We’re also excited to introduce the newly redesigned WebUI in v1.0, now with a streamlined chatbot-style interface that makes interacting with MLZero intuitive and engaging. Furthermore, we’re also bringing MCP (Model Control Protocol) integration to MLZero, enabling seamless remote orchestration of AutoML pipelines through a standardized protocol。

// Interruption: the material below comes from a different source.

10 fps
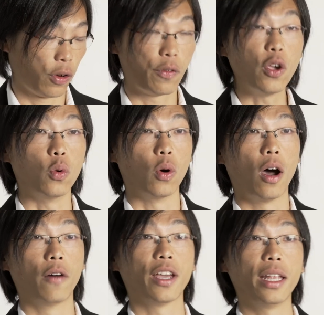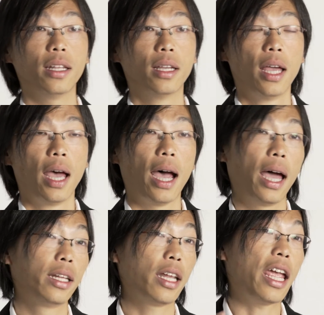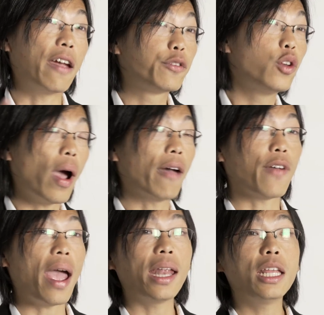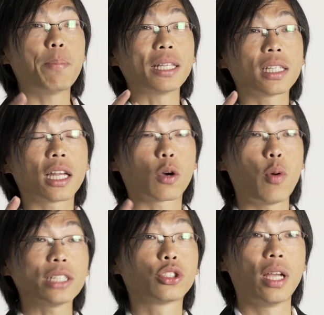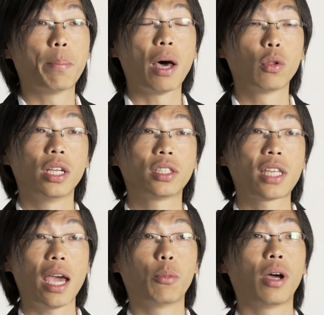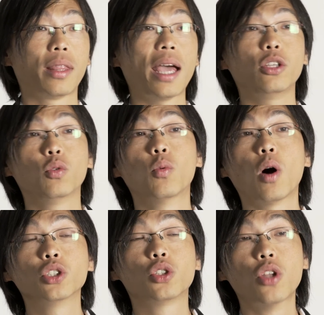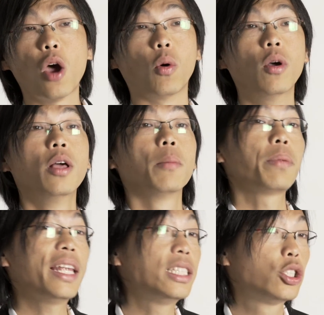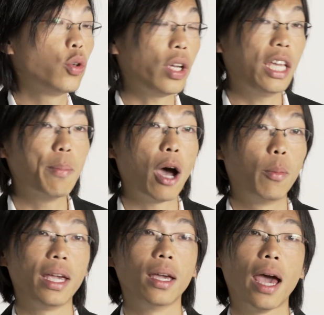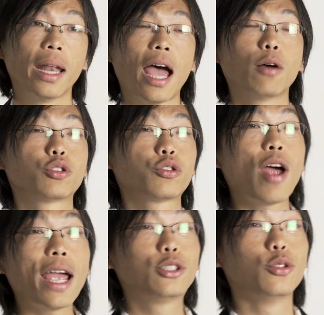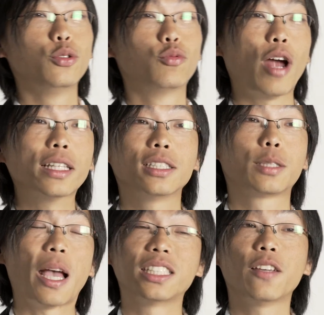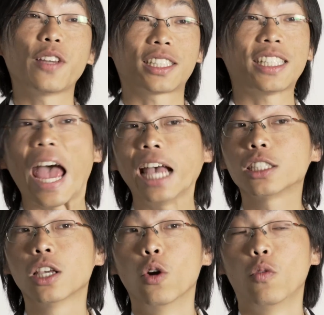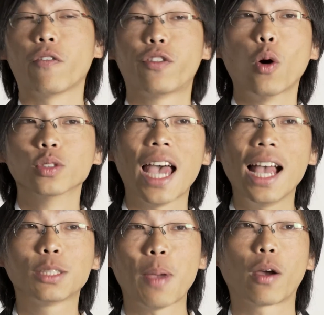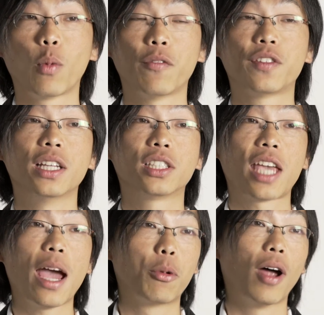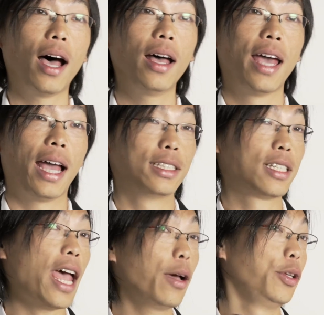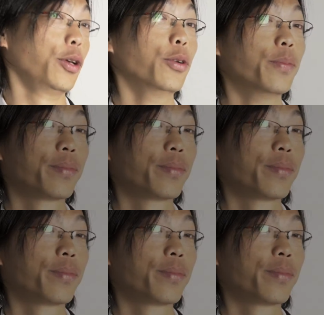review of it. And if you have any particular question about this camera that you want to know, please do email me, and I'll try to run specific tests with those aspects with this camera and tell you.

AutoGluon Assistant is supported on Python 3.8 - 3.11 and is available on Linux.

Installation:

pip install uv
uv pip install autogluon.assistant>=1.0

To use CLI:

mlzero -i <input_data_dir>

To use webUI:

mlzero-backend   # command to start backend
mlzero-frontend  # command to start frontend on 8509 (default)

To use MCP:

# server
mlzero-backend # command to start backend
bash ./src/autogluon/mcp/server/start_services.sh # This will start the service—run it in a new terminal.
# client
python ./src/autogluon/mcp/client/server.py

MLZero Authors: Haoyang Fang, Boran Han, Steven Shen, Nick Erickson, Xiyuan Zhang, Su Zhou, Anirudh Dagar, Jiani Zhang, Ali Caner Turkmen, Cuixiong Hu, Huzefa Rangwala, Ying Nian Wu, Bernie Wang, George Karypis

Mitra

🚀 Mitra is a new state-of-the-art tabular foundation model developed by the AutoGluon team, natively supported in AutoGluon with just three lines of code via predictor.fit(train_data, hyperparameters={"MITRA": {}}). Built on the in-context learning paradigm and pretrained exclusively on synthetic data, Mitra introduces a principled pretraining approach by carefully selecting and mixing diverse synthetic priors to promote robust generalization across a wide range of real-world tabular datasets. Mitra is incorporated into the new extreme preset.

📊 Mitra achieves state of the art performance on major benchmarks including TabRepo, TabZilla, AMLB, and TabArena, especially excelling on small tabular datasets with fewer than 5,000 samples and 100 features, for both classification and regression tasks.

🧠 Mitra supports both zero-shot and fine-tuning modes and runs seamlessly on both GPU and CPU. Its weights are fully open-sourced under the Apache-2.0 license, making it a privacy-conscious and production-ready solution for enterprises concerned about data sharing and hosting.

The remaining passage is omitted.